Meister Eckhart introduce una distinzione fondamentale tra Dio e Divinità e questa distinzione introduce il limite della tensione conoscitiva. Scrive ancora Meister Eckhart: “Come quando di notte, a qualcuno che vuole rimanere sconosciuto e non dice il suo nome, si chiede: «Chi sei?», ed egli risponde: «Sono quello che sono», così il Signore, volendo mostrare la purezza dell’essere in se stesso, disse: «Io sono quello che sono» (Es.3,14)”.

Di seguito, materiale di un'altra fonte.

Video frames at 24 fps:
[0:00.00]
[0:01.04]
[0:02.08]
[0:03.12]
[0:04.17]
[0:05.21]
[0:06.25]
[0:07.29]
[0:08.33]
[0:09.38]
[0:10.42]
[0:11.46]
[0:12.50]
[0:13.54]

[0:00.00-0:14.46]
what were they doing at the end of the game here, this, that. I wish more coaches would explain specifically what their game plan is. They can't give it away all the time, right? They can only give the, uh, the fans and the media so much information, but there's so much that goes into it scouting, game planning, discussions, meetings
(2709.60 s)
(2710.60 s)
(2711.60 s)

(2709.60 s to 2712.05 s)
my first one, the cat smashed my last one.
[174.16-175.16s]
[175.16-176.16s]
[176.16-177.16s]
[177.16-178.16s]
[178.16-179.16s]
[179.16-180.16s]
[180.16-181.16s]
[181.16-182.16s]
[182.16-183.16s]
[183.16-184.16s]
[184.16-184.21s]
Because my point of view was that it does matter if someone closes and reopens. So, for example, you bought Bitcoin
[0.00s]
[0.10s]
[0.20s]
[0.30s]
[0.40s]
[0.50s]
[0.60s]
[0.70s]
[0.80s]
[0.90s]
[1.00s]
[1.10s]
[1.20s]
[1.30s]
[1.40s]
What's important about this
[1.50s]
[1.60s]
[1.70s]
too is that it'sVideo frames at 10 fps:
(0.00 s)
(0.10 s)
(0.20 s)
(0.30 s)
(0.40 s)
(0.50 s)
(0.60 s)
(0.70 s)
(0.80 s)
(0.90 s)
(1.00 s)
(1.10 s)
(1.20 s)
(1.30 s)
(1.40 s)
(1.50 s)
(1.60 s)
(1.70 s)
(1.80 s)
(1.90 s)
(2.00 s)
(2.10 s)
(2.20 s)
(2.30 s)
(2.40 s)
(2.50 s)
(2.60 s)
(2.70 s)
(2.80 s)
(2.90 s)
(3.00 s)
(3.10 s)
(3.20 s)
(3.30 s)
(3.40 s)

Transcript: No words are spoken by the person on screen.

Giordano Bruno nel suo “Il triplice minimo e la misura” scrive a sua volta: “Più giustamente del volgo e dei retori affermiamo che noi non possiamo scorgere il punto originario della luce (che né con il senso né con la ragione derivata dal senso possiamo determinare in rapporto al punto d’origine), ma la sua diffusione”, poiché “l’aspetto sostanziale si manifesta in quell’atto specifico in virtù del quale dall’oceano della sostanza spirituale, attraverso la porta del cuore, entriamo e usciamo verso il medesimo oceano, per la medesima porta dell’anima”. Un’intelligenza che è un’armonia invisibile governa l’universo e questa intelligenza e questa armonia è il Logos eracliteo, che nel Prologo di Giovanni è theos ed è in Arché presso theon e poiché una parte del Logos è
compresa in noi, ecco che noi possiamo accedere alla sua conoscenza ed ecco il motivo per il quale il Logos “è la luce degli uomini”. Ad aiutarci nel cammino sono gli archetipi, Arché typos, impronte dell’Archè (neter egizi, dèi greci, angeli e geni), principi che dal Principio principiante, l’Archè, il Puro Pensiero, emergono in forza del Logos, che è theos, ossia manifestazione. Il vocabolo theos deriva dalla sostantivazione del verbo theeîn, correre e del verbo theâsthai, vedere. Pertanto il potere improntante e determinativo dell’Arché, ossia il Logos, agisce inducendo un correre verso l’evidenza, ossia un manifestarsi (uscire alla luce), di ciò che è tenebroso, un distendersi ordinato di ciò che è racchiuso e caotico. La luce del Logos e il soccorso degli archetipi comunicano con il linguaggio simbolico, il quale è la lingua esoterica che conduce al vero sapere. Il vero sapere, infatti, non consiste nel conoscere una moltitudine di cose, ma nel conoscere il pensiero dal quale sono governate tutte le cose e questo vero sapere è la saggezza, che deriva dall’esperienza di vita (Venere), dal superamento delle prove (Ercole) e dal soccorso della Sapienza (Minerva).
Arrestiamoci qui, poiché il Divino è Archè, racchiuso abisso insondabile, Principio principiante, Puro Pensiero e lasciamoci invadere dal suo soffio, quello spiritus che è il Logos, il quale accende il nostro intelletto, quando incamminati sulla via iniziatica, siamo illuminati dal suo bagliore. Potremo così essere degli entusiasti, ossia ènthous (da èn theos), viandanti nel mondo terreno ricolmi del Divino, perché ci siamo finalmente riconosciuti in quanto frammenti del Logos.